— Exercise instructions —
Start at the first line of the material below and retype each line through the one containing "[5:17.28-5:18.28]", exactly.

— Supplied information —
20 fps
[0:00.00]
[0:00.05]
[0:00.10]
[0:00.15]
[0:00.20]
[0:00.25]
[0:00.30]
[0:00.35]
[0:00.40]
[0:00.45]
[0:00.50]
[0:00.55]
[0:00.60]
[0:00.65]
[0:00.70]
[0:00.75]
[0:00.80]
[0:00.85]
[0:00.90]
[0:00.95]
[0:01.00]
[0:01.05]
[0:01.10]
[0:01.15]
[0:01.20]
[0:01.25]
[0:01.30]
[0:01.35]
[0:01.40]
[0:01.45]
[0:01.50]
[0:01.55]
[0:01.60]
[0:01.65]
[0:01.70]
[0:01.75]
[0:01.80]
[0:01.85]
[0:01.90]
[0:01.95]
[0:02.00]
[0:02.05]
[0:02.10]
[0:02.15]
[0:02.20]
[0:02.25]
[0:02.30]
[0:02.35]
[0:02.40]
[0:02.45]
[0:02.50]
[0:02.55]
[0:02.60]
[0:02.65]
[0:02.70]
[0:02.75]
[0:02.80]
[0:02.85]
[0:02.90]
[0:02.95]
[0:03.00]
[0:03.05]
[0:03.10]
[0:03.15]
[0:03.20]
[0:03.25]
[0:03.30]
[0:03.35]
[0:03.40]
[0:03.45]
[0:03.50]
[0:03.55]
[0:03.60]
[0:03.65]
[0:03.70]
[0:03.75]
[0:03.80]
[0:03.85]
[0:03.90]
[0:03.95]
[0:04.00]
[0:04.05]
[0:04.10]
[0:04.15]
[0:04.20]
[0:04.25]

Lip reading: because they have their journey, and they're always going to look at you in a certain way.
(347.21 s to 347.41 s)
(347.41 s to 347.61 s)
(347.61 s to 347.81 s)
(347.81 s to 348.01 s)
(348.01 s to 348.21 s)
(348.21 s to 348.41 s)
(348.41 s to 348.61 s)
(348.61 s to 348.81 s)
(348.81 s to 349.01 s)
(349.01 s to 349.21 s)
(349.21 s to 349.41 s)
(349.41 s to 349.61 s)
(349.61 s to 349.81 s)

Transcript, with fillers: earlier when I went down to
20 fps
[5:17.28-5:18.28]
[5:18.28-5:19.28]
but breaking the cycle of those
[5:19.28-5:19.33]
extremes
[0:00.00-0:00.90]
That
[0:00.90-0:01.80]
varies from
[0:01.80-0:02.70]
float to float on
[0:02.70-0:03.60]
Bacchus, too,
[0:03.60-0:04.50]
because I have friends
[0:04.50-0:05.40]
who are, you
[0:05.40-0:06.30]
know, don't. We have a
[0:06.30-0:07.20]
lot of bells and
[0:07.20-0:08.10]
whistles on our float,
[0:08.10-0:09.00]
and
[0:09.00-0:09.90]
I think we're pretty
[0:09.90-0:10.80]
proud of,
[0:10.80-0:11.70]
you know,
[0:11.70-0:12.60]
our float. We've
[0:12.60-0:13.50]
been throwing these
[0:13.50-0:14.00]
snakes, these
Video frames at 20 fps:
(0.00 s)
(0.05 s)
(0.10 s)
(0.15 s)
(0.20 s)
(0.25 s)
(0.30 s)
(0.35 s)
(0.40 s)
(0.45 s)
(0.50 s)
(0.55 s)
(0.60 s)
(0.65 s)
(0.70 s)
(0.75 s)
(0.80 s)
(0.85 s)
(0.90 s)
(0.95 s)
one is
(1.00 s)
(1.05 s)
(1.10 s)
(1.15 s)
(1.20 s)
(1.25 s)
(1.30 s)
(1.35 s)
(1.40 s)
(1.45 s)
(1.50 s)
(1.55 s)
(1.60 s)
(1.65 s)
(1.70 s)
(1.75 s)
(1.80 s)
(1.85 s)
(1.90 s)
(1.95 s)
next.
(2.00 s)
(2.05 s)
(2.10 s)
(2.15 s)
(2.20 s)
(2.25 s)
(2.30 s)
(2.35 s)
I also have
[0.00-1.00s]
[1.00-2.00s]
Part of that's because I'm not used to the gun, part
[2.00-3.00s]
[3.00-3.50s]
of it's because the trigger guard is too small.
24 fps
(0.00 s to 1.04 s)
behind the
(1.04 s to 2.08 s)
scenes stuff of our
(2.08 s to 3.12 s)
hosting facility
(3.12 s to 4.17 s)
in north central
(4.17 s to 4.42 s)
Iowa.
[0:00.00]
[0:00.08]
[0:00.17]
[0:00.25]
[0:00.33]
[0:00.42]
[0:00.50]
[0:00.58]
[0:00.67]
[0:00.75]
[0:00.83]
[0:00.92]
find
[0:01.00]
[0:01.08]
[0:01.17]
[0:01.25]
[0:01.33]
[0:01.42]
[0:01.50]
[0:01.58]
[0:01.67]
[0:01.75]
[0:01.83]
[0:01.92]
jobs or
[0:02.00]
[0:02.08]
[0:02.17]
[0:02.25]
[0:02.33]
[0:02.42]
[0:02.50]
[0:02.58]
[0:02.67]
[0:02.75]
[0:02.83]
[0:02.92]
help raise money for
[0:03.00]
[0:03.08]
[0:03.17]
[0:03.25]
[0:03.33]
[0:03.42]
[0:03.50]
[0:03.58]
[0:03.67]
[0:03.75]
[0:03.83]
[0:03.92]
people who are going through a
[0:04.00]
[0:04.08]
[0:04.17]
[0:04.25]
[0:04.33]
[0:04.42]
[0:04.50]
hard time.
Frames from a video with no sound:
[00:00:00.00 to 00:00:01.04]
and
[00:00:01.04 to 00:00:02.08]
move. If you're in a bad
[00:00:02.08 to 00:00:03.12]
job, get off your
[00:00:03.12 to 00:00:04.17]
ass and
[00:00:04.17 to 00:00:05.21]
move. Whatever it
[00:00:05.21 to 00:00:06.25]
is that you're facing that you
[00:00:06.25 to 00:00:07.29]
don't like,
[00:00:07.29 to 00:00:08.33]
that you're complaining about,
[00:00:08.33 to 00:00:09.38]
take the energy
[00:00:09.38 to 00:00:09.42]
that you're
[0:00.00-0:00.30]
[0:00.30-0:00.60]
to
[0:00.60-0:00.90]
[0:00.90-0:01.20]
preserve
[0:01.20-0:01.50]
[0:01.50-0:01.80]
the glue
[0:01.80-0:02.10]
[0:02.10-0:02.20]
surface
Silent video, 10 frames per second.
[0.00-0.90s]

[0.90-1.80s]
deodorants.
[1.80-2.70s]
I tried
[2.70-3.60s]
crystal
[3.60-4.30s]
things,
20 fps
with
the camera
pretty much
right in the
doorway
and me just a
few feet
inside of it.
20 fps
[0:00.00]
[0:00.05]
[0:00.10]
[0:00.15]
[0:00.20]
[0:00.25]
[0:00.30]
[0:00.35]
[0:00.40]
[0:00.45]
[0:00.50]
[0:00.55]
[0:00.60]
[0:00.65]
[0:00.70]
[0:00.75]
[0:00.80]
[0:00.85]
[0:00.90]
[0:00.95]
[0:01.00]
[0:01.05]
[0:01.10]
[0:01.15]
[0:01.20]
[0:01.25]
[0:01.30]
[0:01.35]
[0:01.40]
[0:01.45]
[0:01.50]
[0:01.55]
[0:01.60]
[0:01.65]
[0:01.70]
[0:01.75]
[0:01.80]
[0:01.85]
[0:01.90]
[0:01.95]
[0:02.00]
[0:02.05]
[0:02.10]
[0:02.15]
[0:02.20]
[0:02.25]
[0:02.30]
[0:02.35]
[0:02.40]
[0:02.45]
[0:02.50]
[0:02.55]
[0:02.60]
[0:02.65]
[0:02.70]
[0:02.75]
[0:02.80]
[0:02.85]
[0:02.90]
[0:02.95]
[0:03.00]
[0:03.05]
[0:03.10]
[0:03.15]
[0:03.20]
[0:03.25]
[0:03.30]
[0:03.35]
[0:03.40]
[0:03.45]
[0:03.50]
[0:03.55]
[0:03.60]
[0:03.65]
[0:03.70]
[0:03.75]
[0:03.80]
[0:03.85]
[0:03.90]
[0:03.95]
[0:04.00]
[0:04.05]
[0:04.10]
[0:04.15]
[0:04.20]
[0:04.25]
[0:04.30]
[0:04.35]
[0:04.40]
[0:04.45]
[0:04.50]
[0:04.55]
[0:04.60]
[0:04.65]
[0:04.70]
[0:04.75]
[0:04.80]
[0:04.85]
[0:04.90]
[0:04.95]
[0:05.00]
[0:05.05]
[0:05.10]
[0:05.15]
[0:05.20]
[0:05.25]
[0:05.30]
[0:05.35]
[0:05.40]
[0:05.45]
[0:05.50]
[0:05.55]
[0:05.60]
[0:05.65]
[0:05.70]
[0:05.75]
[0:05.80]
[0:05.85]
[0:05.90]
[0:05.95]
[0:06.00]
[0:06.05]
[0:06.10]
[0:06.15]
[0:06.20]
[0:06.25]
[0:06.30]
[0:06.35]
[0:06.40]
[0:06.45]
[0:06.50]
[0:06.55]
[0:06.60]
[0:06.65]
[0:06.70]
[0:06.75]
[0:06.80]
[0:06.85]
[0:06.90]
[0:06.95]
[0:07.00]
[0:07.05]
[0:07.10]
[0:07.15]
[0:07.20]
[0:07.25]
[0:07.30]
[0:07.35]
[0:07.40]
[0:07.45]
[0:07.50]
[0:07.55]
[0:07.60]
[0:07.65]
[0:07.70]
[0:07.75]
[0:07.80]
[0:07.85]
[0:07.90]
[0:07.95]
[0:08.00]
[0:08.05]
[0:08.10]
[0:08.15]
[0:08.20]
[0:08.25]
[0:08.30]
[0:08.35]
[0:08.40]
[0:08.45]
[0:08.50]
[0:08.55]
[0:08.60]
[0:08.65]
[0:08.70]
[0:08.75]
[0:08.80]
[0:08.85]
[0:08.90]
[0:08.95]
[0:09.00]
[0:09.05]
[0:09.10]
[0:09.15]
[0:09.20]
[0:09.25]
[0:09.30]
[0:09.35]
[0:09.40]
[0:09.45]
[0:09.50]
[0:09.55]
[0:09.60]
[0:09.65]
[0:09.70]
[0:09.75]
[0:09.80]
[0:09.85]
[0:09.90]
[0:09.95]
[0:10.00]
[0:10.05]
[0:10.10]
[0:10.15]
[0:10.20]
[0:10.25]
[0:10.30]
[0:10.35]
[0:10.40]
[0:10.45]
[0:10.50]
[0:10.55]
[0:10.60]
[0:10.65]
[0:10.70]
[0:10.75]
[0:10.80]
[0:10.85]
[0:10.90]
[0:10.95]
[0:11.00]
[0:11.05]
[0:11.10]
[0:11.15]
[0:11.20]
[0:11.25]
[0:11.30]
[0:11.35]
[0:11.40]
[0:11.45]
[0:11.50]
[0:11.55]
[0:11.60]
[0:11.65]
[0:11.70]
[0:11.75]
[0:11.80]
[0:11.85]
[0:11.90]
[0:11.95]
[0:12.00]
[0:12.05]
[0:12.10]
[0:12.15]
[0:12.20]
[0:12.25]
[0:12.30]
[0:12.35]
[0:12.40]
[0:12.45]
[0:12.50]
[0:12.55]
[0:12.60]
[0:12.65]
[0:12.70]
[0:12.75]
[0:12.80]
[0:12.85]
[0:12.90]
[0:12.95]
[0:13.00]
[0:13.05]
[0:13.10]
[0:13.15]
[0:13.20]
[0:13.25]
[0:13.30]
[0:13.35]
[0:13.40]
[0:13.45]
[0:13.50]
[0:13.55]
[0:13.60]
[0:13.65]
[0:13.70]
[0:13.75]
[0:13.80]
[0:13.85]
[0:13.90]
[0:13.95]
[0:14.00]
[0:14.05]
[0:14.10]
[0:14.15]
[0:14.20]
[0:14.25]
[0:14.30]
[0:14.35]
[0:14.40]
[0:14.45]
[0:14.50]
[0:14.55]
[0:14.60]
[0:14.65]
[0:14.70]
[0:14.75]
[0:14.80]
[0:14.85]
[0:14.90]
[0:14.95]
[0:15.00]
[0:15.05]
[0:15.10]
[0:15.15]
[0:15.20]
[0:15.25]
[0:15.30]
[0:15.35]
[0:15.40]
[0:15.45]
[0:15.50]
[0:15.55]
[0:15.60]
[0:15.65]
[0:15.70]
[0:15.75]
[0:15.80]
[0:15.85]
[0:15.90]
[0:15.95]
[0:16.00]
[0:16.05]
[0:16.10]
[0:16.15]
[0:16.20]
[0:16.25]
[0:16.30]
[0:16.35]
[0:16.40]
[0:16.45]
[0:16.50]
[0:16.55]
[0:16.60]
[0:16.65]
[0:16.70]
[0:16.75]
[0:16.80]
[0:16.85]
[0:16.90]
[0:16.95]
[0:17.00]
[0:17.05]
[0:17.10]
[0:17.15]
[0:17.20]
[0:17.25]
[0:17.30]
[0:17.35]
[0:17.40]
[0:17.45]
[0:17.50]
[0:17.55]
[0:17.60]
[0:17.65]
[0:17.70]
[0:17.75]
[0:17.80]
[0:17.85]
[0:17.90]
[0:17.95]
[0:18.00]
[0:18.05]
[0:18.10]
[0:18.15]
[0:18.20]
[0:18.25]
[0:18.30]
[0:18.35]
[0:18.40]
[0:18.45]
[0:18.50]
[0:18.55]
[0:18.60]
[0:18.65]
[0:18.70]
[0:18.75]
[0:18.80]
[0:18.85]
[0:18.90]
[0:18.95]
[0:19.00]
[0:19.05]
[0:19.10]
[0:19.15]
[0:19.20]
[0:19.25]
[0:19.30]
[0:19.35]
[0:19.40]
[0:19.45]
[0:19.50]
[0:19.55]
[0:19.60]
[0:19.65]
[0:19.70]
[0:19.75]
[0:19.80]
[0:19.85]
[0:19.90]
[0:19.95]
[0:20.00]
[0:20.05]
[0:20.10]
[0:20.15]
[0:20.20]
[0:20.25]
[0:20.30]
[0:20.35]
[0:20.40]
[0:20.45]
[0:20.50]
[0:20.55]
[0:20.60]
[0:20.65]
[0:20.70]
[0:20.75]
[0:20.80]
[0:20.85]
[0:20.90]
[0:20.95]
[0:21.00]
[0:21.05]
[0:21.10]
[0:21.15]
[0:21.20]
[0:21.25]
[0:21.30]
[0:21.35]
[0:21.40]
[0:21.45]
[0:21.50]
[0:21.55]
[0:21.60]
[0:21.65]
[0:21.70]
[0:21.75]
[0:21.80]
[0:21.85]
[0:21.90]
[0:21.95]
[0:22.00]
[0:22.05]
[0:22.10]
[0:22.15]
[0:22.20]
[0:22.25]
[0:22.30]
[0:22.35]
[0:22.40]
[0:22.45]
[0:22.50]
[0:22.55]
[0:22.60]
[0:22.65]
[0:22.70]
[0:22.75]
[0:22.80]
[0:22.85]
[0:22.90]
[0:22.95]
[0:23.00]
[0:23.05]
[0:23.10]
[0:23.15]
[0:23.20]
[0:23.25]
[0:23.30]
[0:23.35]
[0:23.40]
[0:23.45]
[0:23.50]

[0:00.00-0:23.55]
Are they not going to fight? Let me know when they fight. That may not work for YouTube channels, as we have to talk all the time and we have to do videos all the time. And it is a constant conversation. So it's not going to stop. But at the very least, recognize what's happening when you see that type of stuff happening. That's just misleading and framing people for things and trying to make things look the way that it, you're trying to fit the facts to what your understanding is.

— Solved exercise —
20 fps
[0:00.00]
[0:00.05]
[0:00.10]
[0:00.15]
[0:00.20]
[0:00.25]
[0:00.30]
[0:00.35]
[0:00.40]
[0:00.45]
[0:00.50]
[0:00.55]
[0:00.60]
[0:00.65]
[0:00.70]
[0:00.75]
[0:00.80]
[0:00.85]
[0:00.90]
[0:00.95]
[0:01.00]
[0:01.05]
[0:01.10]
[0:01.15]
[0:01.20]
[0:01.25]
[0:01.30]
[0:01.35]
[0:01.40]
[0:01.45]
[0:01.50]
[0:01.55]
[0:01.60]
[0:01.65]
[0:01.70]
[0:01.75]
[0:01.80]
[0:01.85]
[0:01.90]
[0:01.95]
[0:02.00]
[0:02.05]
[0:02.10]
[0:02.15]
[0:02.20]
[0:02.25]
[0:02.30]
[0:02.35]
[0:02.40]
[0:02.45]
[0:02.50]
[0:02.55]
[0:02.60]
[0:02.65]
[0:02.70]
[0:02.75]
[0:02.80]
[0:02.85]
[0:02.90]
[0:02.95]
[0:03.00]
[0:03.05]
[0:03.10]
[0:03.15]
[0:03.20]
[0:03.25]
[0:03.30]
[0:03.35]
[0:03.40]
[0:03.45]
[0:03.50]
[0:03.55]
[0:03.60]
[0:03.65]
[0:03.70]
[0:03.75]
[0:03.80]
[0:03.85]
[0:03.90]
[0:03.95]
[0:04.00]
[0:04.05]
[0:04.10]
[0:04.15]
[0:04.20]
[0:04.25]

Lip reading: because they have their journey, and they're always going to look at you in a certain way.
(347.21 s to 347.41 s)
(347.41 s to 347.61 s)
(347.61 s to 347.81 s)
(347.81 s to 348.01 s)
(348.01 s to 348.21 s)
(348.21 s to 348.41 s)
(348.41 s to 348.61 s)
(348.61 s to 348.81 s)
(348.81 s to 349.01 s)
(349.01 s to 349.21 s)
(349.21 s to 349.41 s)
(349.41 s to 349.61 s)
(349.61 s to 349.81 s)

Transcript, with fillers: earlier when I went down to
20 fps
[5:17.28-5:18.28]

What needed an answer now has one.